In the case Yu cited, the patient could find no outlet for his fears. Like many patients, he seemed to regard the medics as somehow connected to his affliction, Ho said.

Moreover, the sight of doctors reminds some patients they are sick, and the medics come to embody the disease. The patients' natural response is "flight", he added.

Yu said it was excruciating to see the patients' displays of "apathy and indifference" toward the doctors.

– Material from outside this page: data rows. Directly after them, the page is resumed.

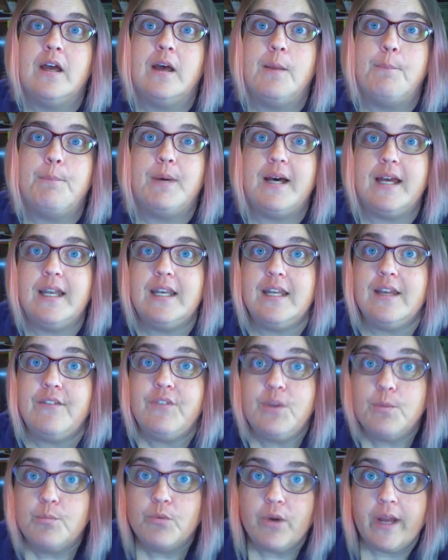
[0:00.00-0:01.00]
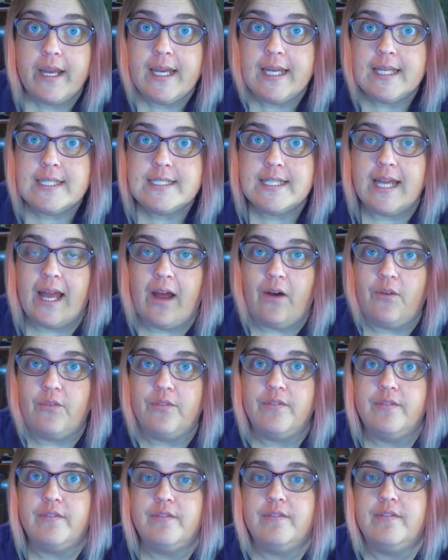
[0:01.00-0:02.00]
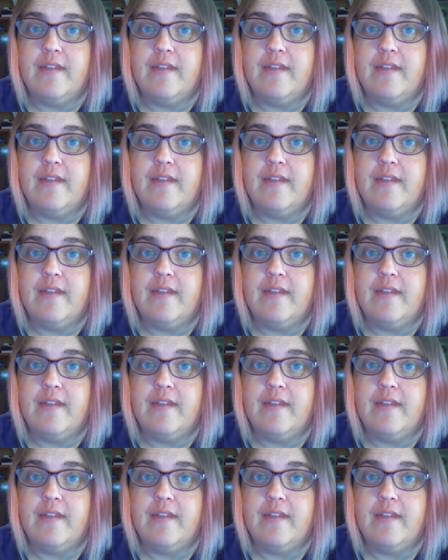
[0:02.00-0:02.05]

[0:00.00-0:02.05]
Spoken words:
But if you break it down,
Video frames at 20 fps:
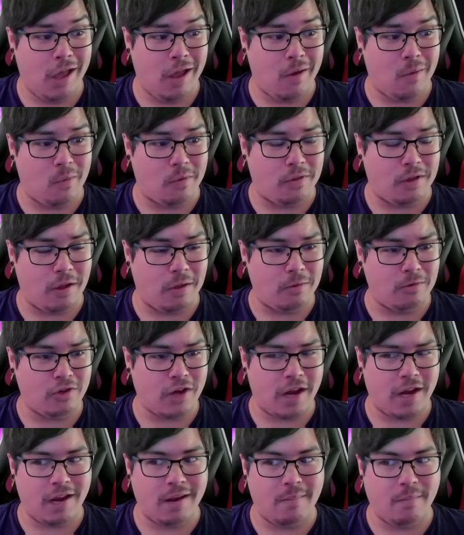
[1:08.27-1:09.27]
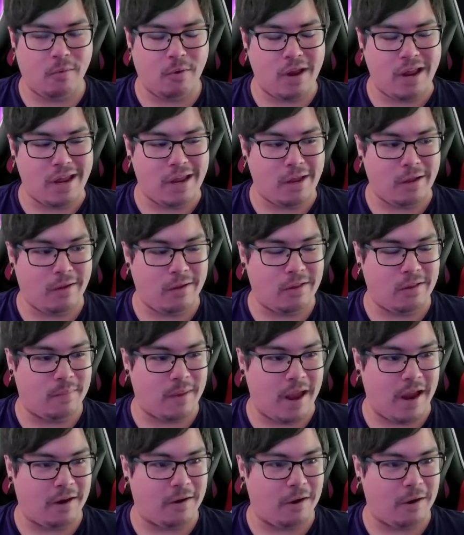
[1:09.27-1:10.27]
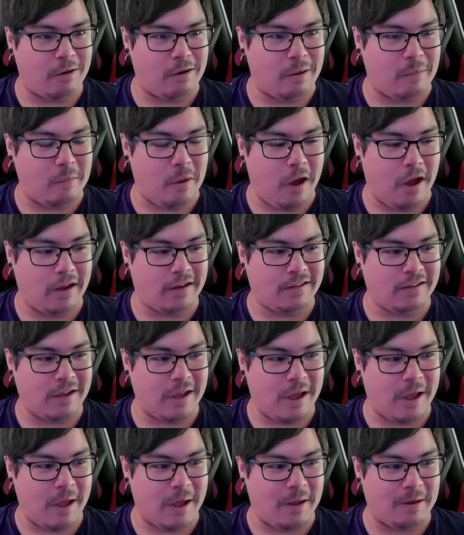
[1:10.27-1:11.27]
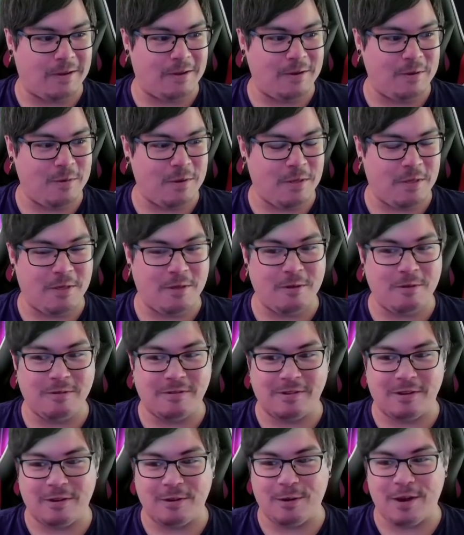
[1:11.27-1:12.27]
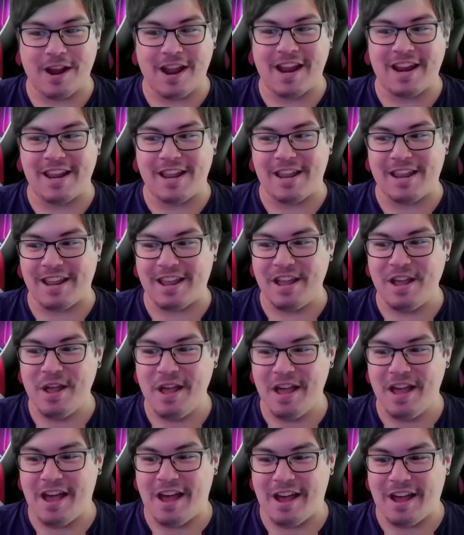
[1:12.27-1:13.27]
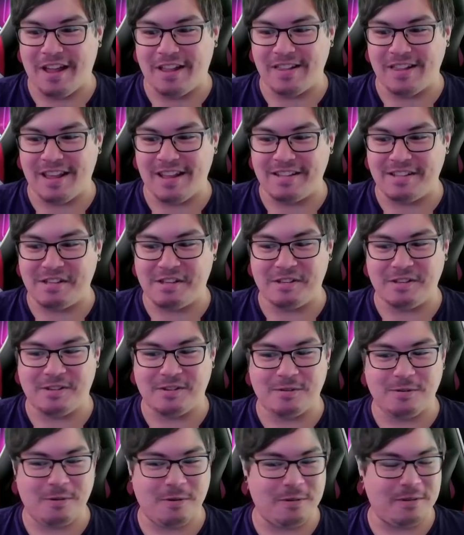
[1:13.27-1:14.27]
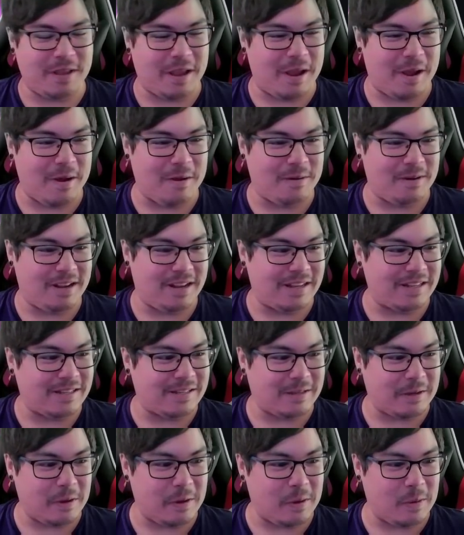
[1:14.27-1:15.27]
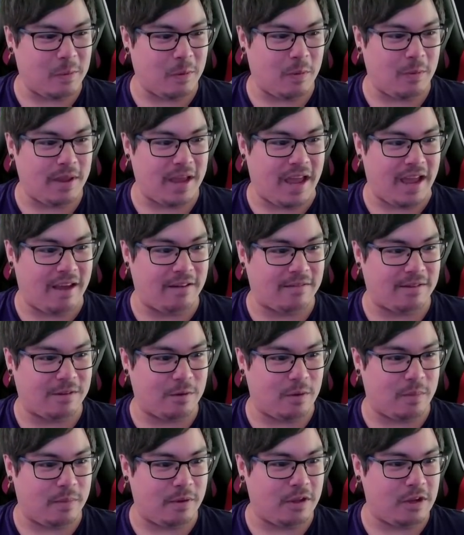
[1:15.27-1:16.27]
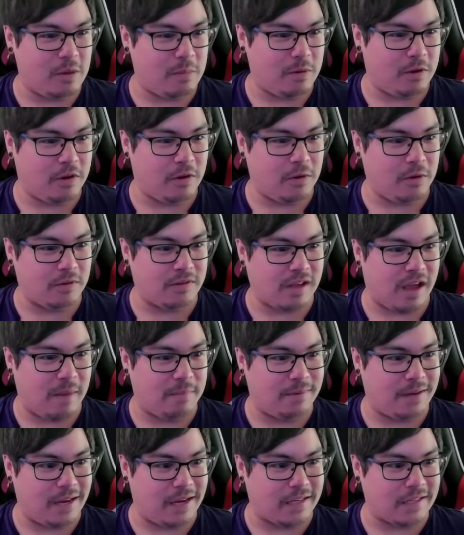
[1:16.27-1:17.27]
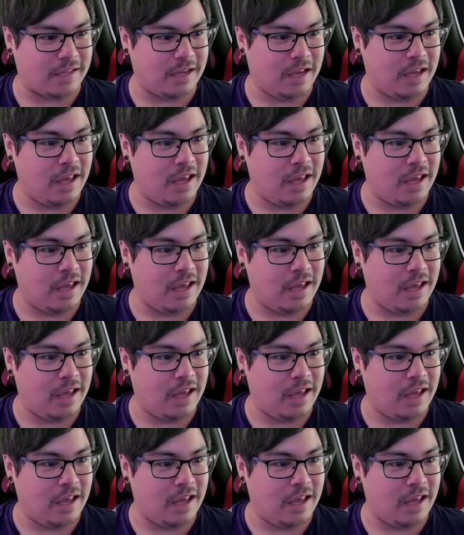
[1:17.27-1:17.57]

with Yellow Jacket and Maria Hill in the background. I'm not uh, too enthused already. Uh, let's scroll down and see what we have. So, Ability Materials updates.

He believes he can sense a visceral "distrust" of doctors among patients from his experiences. He noticed it in the first couple of days in Wuhan. "When we approached them (the patients), they ran away and hid," he said.

Mak said that is a natural response to potential harm, threat or danger-an evolutionary way of coping with an emergency, embodied in the "flight or fight" theory.

"When someone is in trouble, he may be anxious to the point that he avoids everybody," he said.

Lam, the psychiatrist, said the release of stress hormones, followed by physiological changes that raise the heart rate and blood pressure, are natural self-defense mechanisms that help people prepare for imminent threat and danger.

However, if an excess of stress hormone is released, allowing unpredictability and uncertainty to disturb mental preparations, the stress and anxiety can be unbearable.

"Eventually, the excessive anxiety will affect the immune system, doing no good in fighting illness," she said.

Given the slew of psychological issues that coronavirus patients experience, Mak said it may be too much for front-line staff to juggle providing treatment with offering psychological counseling.

Lam suggested that online psychological counseling could be helpful in situations such as the coronavirus outbreak.

Mak agreed. "Bringing patients' family members in-for example, allowing them to have video calls or bringing them up to date on family matters-could be the best antidote for emotional trauma," he said.